Repeat only the lines below from the one containing "Frames from a" through the one containing "What the speaker", inclusive, exactly as written.

---

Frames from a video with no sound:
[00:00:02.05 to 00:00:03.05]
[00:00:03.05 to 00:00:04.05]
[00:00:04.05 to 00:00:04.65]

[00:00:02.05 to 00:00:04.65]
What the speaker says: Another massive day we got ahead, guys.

---

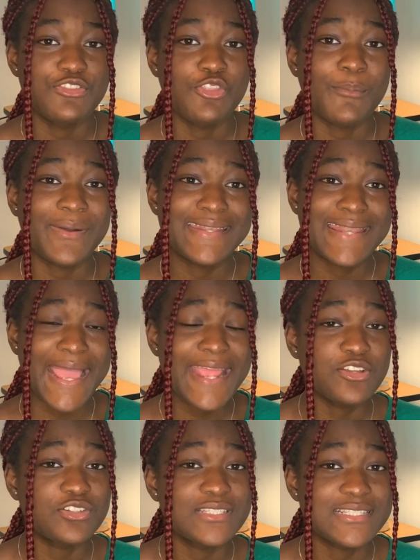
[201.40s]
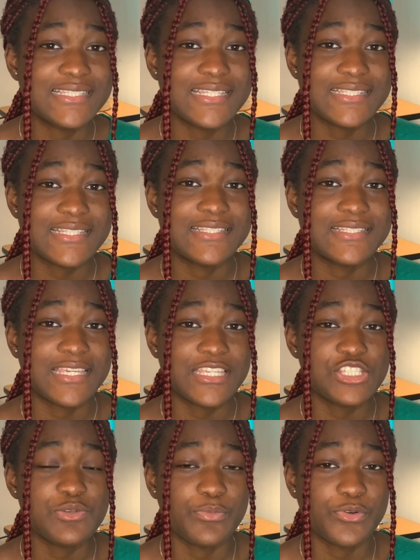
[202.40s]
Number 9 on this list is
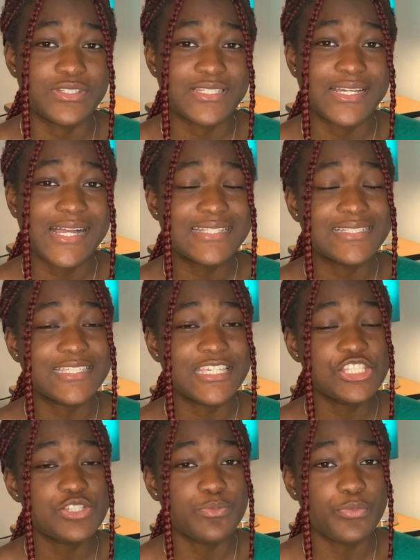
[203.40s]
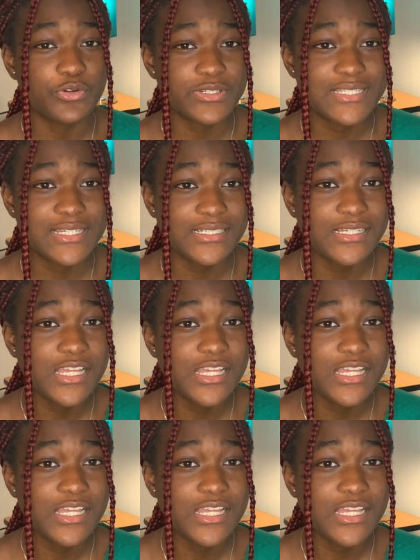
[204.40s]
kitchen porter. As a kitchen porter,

---

• _SOLUTION FOR THIS TASK_:
Frames from a video with no sound:
[00:00:02.05 to 00:00:03.05]
[00:00:03.05 to 00:00:04.05]
[00:00:04.05 to 00:00:04.65]

[00:00:02.05 to 00:00:04.65]
What the speaker says: Another massive day we got ahead, guys.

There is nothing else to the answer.